Die Pinguinkolonie tummelt sich in unmittelbarer Nachbarschaft am Jougla-Point, einer felsigen Halbinsel. Inmitten der Kolonie liegen Unmengen an Walknochen, die vor vielen Jahren Jacques-Yves Cousteau hier zu einem nahezu vollständigen Skelett zusammengetragen hat. Überbleibsel der Walfangzeiten in dieser Bucht. In der Kolonie herrscht wie immer geschäftiges Treiben. Küken im Wechsel vom flauschigen Kinderflaum zum Federkleid der Erwachsenen jagen hinter ihren Eltern her, fordern mit Nachdruck eine Mahlzeit nach der anderen ein. Wieder und wieder wechselt eine grosse Portion zuvor gefangener Krill vom Schnabel der Eltern in den ihres Kükens.

Pinguine stehen reglos, manche zerzaust und geduldig ihre Mauser ertragend, auf den Felsen. Andere wandern von hier nach dort, einem sich dem Betrachter nicht immer erschliessenden Plan oder Ziel folgend. Unsere Anwesenheit scheint sie nicht sonderlich zu beeindrucken – wahrscheinlich sind sie hier ganz andere Menschenmengen gewohnt.

Der Wind frischt auf, wir machen uns auf den Rückweg zur Selma. Das Ablegen mit dem Dinghi zwischen den vielen Felsen bei auflandigem Wind gelingt erst nach mehreren Versuchen.

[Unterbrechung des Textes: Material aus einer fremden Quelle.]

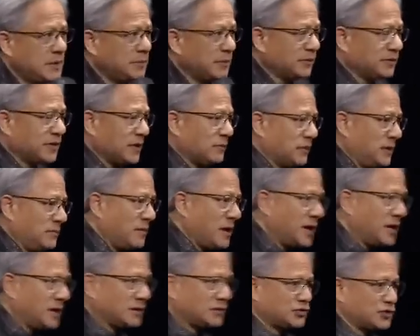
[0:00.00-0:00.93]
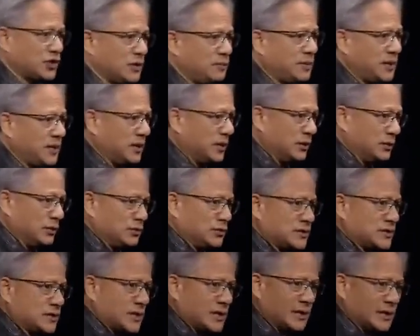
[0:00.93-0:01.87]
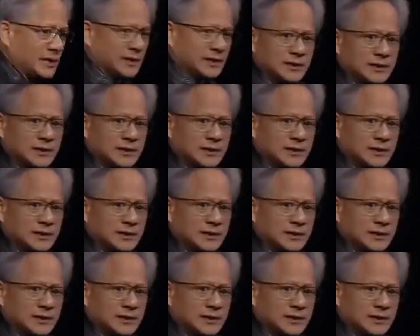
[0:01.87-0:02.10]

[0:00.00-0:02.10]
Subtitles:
People think we make GPUs,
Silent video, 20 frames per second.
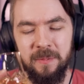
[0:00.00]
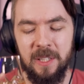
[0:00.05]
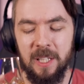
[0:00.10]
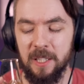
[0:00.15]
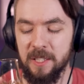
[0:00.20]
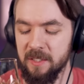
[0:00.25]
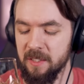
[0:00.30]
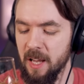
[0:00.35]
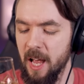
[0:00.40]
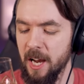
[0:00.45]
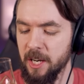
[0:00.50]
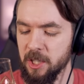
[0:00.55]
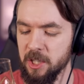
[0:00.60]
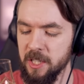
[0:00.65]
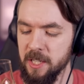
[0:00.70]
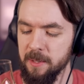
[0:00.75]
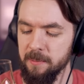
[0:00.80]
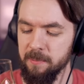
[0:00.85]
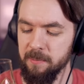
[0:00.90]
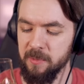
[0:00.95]
It's
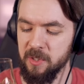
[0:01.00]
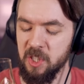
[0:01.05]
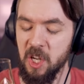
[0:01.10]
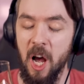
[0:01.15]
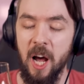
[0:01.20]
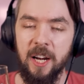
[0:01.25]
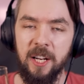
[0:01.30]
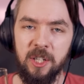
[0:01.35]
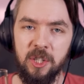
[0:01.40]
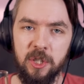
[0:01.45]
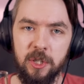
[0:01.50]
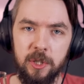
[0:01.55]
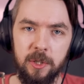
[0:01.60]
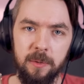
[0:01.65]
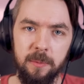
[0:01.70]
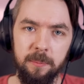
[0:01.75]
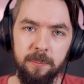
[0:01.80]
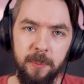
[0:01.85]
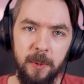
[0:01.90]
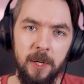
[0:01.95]
actually Scottish,
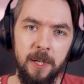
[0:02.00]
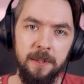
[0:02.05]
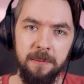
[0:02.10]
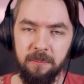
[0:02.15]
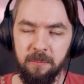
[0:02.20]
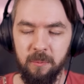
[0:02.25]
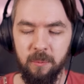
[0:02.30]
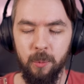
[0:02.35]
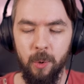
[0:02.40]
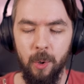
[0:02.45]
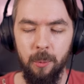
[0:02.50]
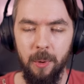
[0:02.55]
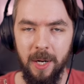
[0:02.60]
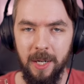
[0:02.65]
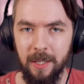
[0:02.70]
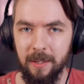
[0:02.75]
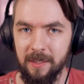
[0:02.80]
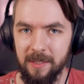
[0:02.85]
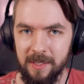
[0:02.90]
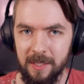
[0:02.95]
but we're one
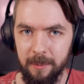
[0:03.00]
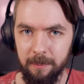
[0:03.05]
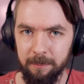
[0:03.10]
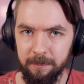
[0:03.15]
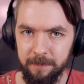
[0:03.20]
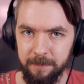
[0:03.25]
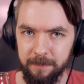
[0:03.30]
and the same.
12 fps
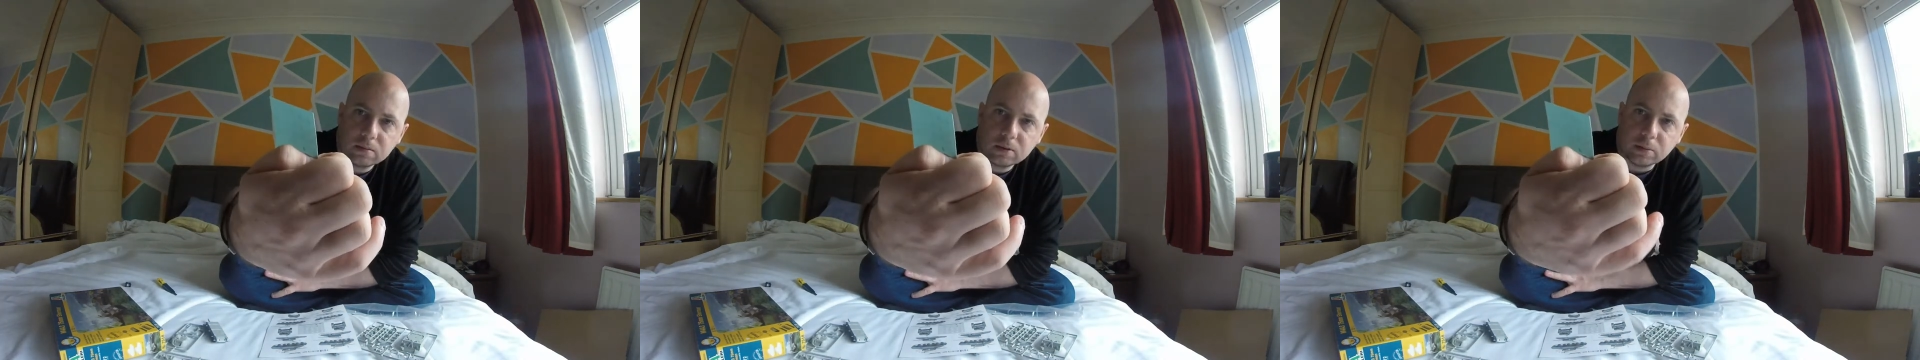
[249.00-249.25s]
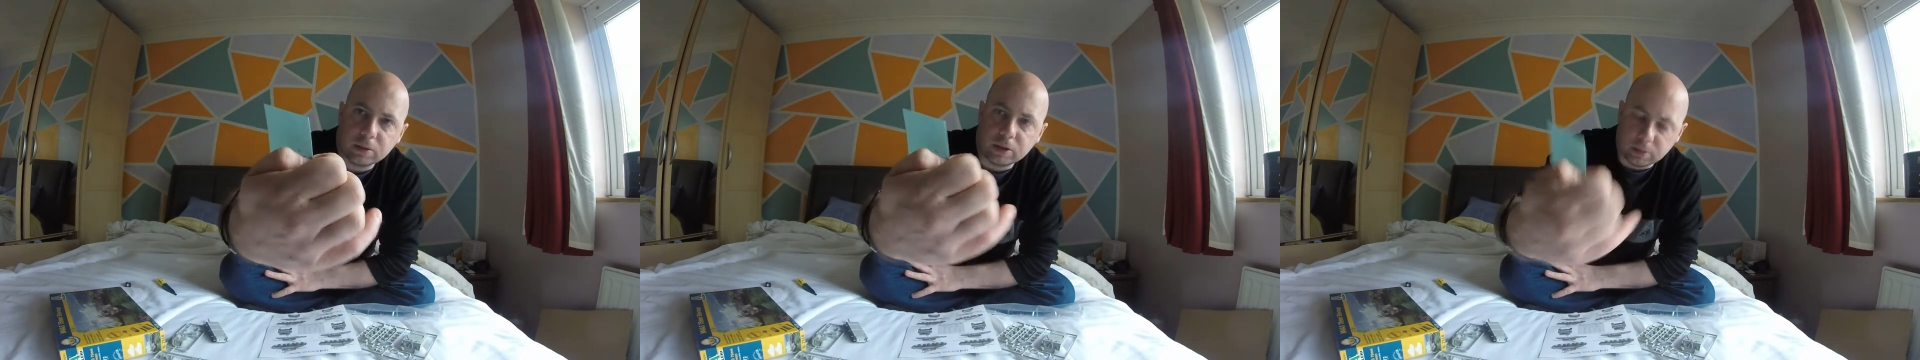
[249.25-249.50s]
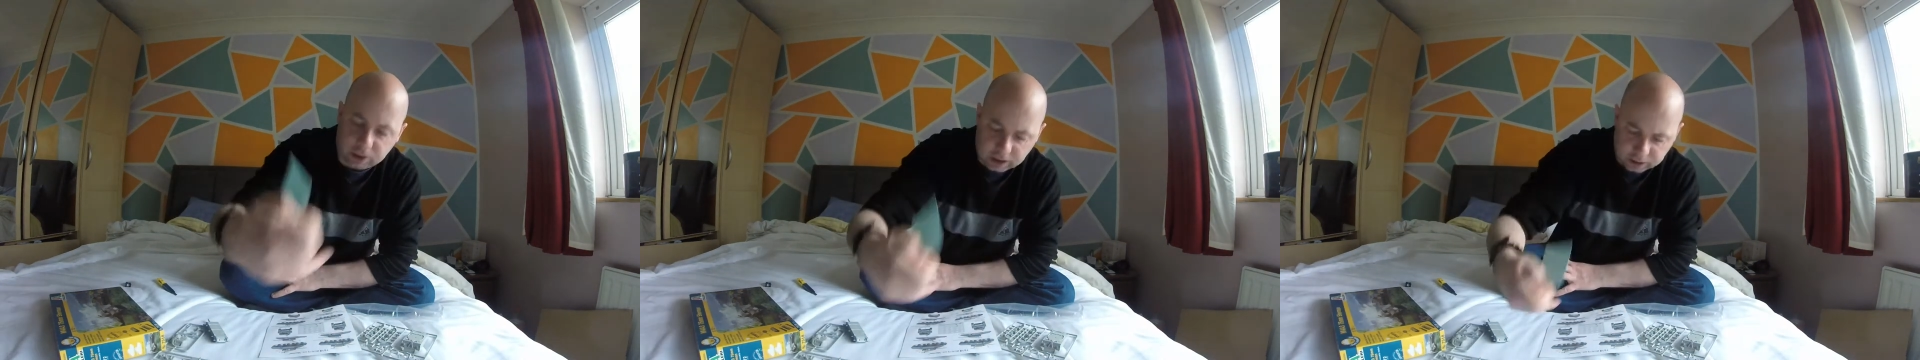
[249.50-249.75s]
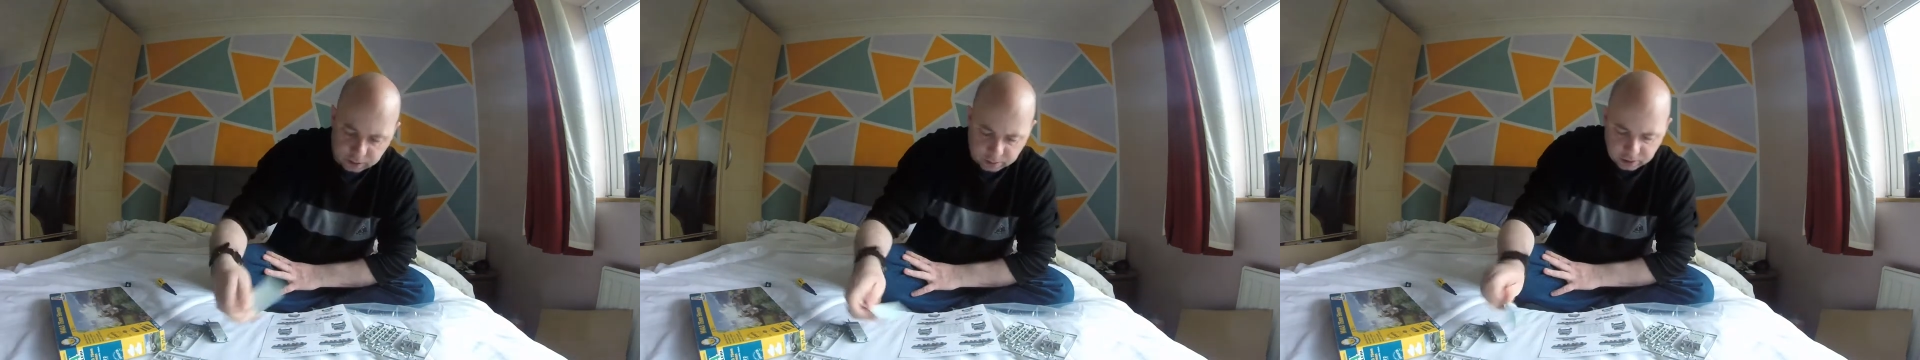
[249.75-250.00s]
Shouldn't be too much
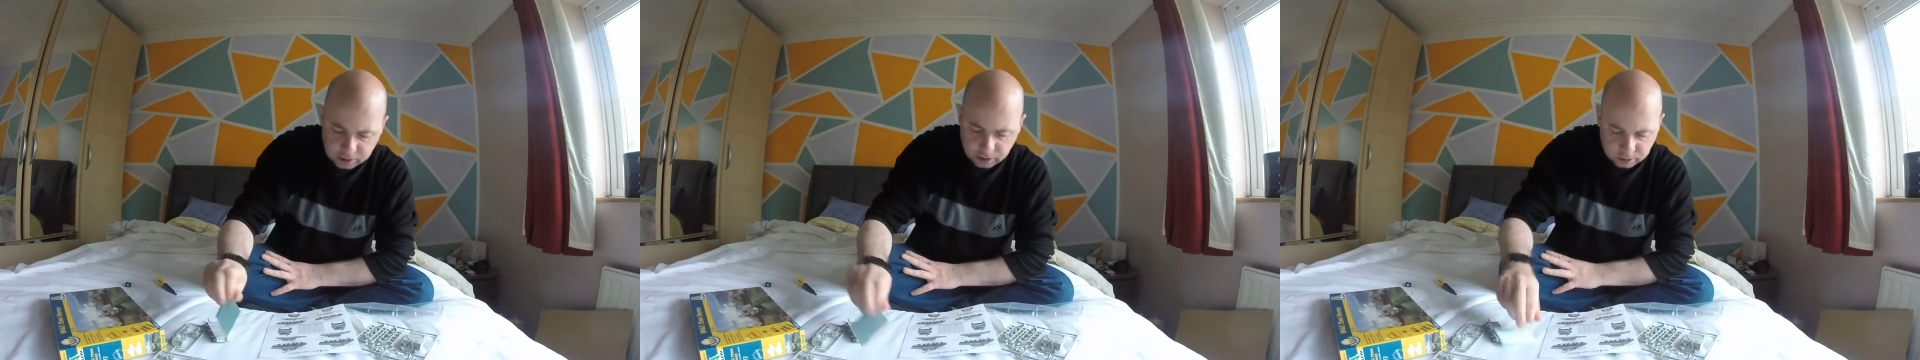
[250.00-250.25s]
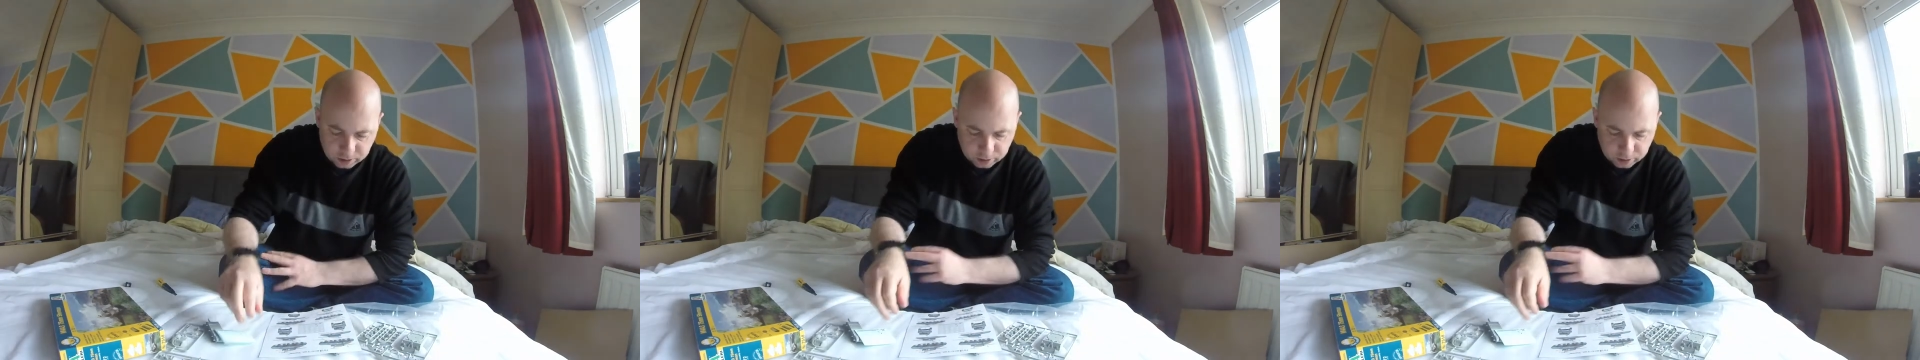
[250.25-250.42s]
hassle putting those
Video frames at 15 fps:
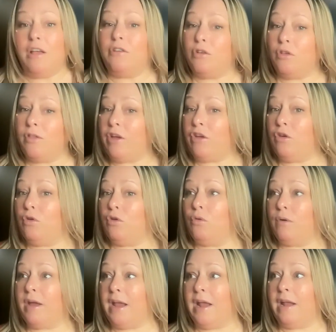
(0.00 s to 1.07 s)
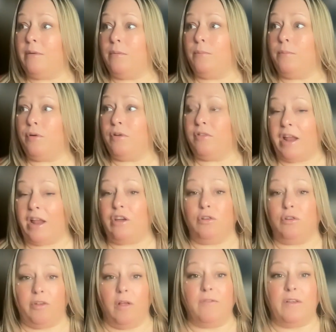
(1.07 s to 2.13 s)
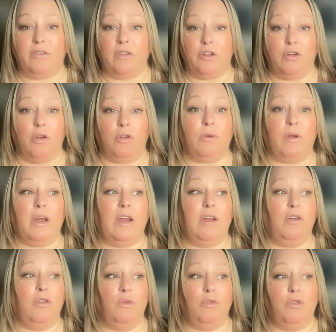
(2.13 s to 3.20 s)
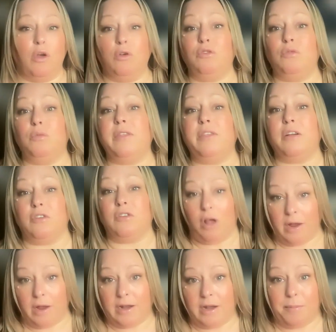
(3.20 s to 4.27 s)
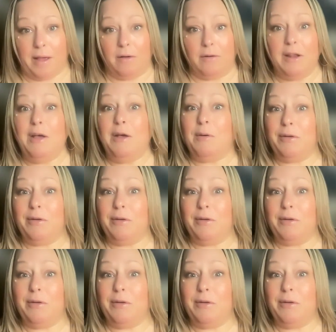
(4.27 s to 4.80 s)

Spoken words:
so that you can present yourself as a notary who knows what they're talking about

Am nächsten Morgen geht es weiter, es ist grau und kalt. Auf leichten Niesel folgen einige Sonnenlöcher, die in der Ferne treibende Eisberge auf dem dunkelgrauen Wasser zum glitzern oder leuchten bringen. Aufkommender Wind lässt die Hoffnung aufkeimen, Segel setzen zu können, doch er schläft wieder ein. Nebel zieht auf, bei spiegelglatter See sehen wir leider wenig von der spektakulären Kulisse des Neumayer Kanals. Später, in der Gerlache Strait, treffen wir wieder auf Wale. Überall, wohin man schaut. Schlafende, wandernde, jagende, fressende Wale. Fern, nah, ganz nah, direkt neben der Selma. Diese Begegnungen, die Geräusche sind immer wieder zutiefst beeindruckend.